# About this task
From the first line to the last, print the material exactly, skipping the pictures.

--- START ---

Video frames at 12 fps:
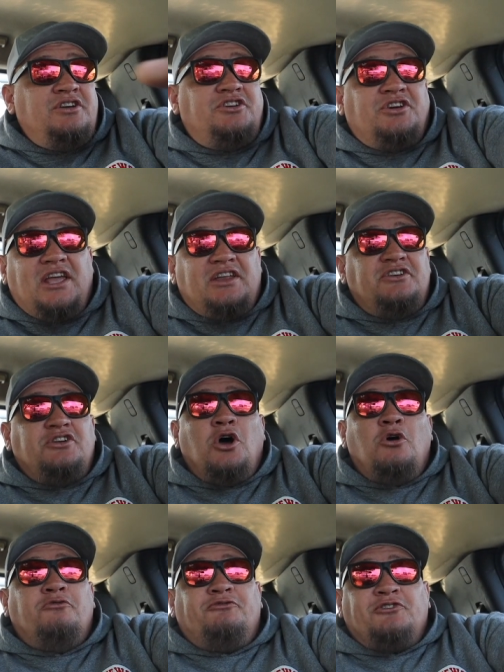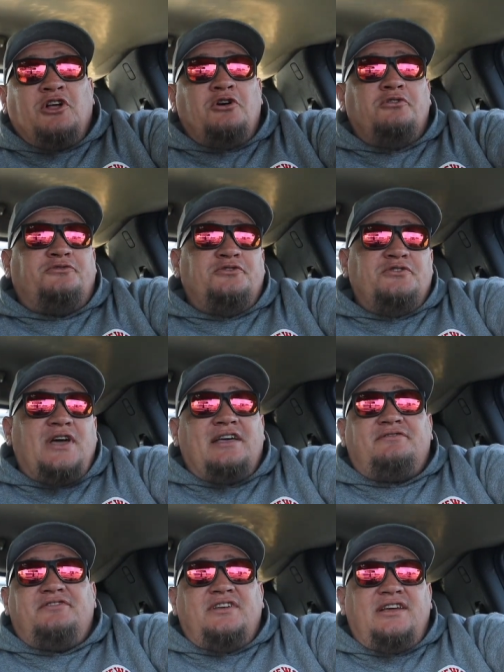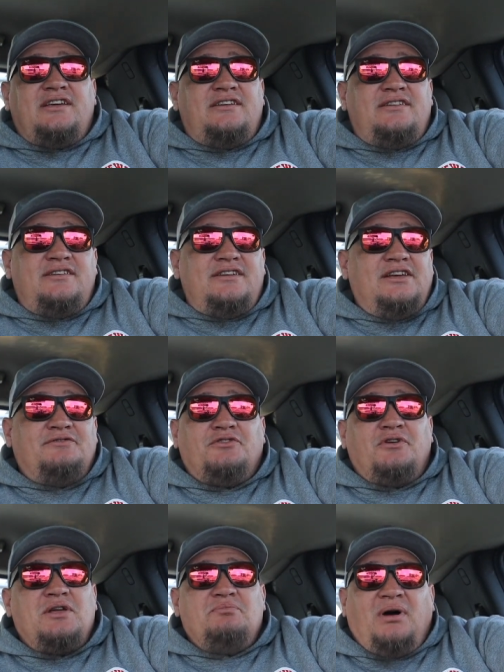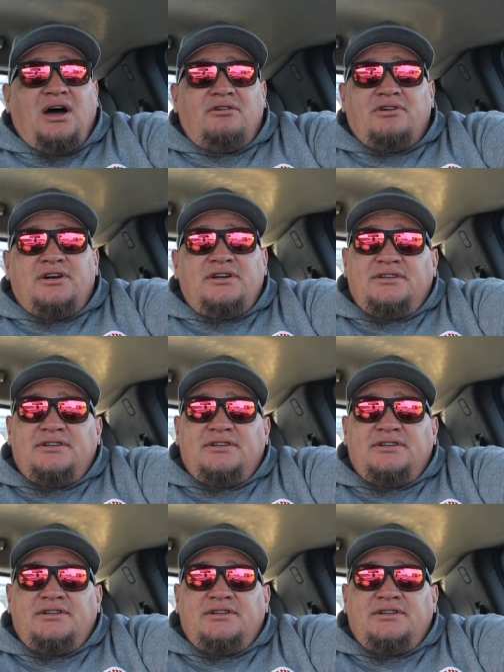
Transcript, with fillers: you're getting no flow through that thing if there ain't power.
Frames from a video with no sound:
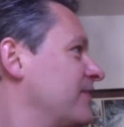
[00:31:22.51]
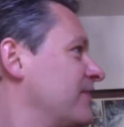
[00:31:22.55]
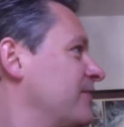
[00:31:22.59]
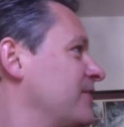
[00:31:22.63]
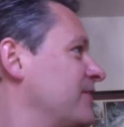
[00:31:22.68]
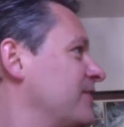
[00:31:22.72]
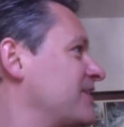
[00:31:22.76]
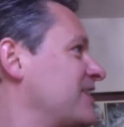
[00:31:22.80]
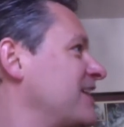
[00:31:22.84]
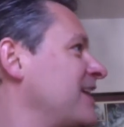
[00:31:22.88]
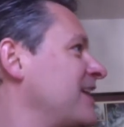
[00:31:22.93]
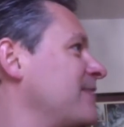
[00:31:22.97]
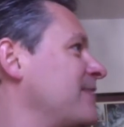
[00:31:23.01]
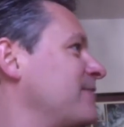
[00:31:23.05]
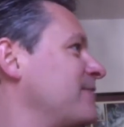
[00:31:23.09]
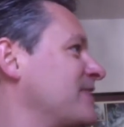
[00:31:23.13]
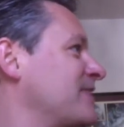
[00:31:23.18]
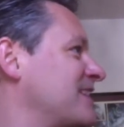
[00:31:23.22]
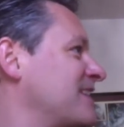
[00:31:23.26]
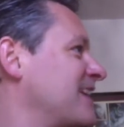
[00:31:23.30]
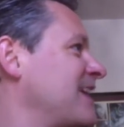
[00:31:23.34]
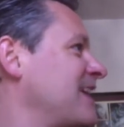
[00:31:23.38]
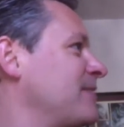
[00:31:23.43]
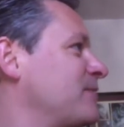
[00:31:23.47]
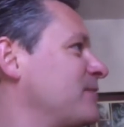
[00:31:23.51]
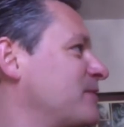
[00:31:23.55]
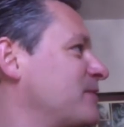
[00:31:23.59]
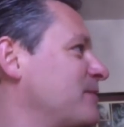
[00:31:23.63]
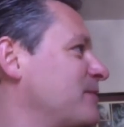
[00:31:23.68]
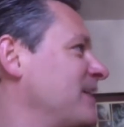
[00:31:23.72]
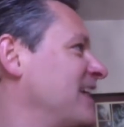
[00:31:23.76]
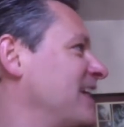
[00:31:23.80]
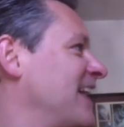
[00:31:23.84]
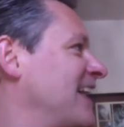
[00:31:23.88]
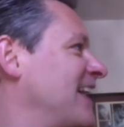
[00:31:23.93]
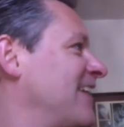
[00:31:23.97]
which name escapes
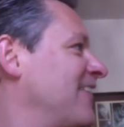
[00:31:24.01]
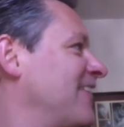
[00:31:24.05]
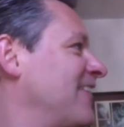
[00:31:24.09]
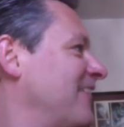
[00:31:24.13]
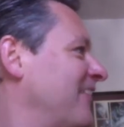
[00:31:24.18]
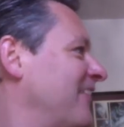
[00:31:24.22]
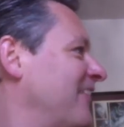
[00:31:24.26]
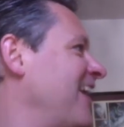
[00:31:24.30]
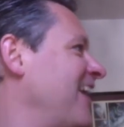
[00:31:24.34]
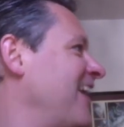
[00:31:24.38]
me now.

--- END ---

# Solution to the problem
Video frames at 12 fps:
Transcript, with fillers: you're getting no flow through that thing if there ain't power.
Frames from a video with no sound:
[00:31:22.51]
[00:31:22.55]
[00:31:22.59]
[00:31:22.63]
[00:31:22.68]
[00:31:22.72]
[00:31:22.76]
[00:31:22.80]
[00:31:22.84]
[00:31:22.88]
[00:31:22.93]
[00:31:22.97]
[00:31:23.01]
[00:31:23.05]
[00:31:23.09]
[00:31:23.13]
[00:31:23.18]
[00:31:23.22]
[00:31:23.26]
[00:31:23.30]
[00:31:23.34]
[00:31:23.38]
[00:31:23.43]
[00:31:23.47]
[00:31:23.51]
[00:31:23.55]
[00:31:23.59]
[00:31:23.63]
[00:31:23.68]
[00:31:23.72]
[00:31:23.76]
[00:31:23.80]
[00:31:23.84]
[00:31:23.88]
[00:31:23.93]
[00:31:23.97]
which name escapes
[00:31:24.01]
[00:31:24.05]
[00:31:24.09]
[00:31:24.13]
[00:31:24.18]
[00:31:24.22]
[00:31:24.26]
[00:31:24.30]
[00:31:24.34]
[00:31:24.38]
me now.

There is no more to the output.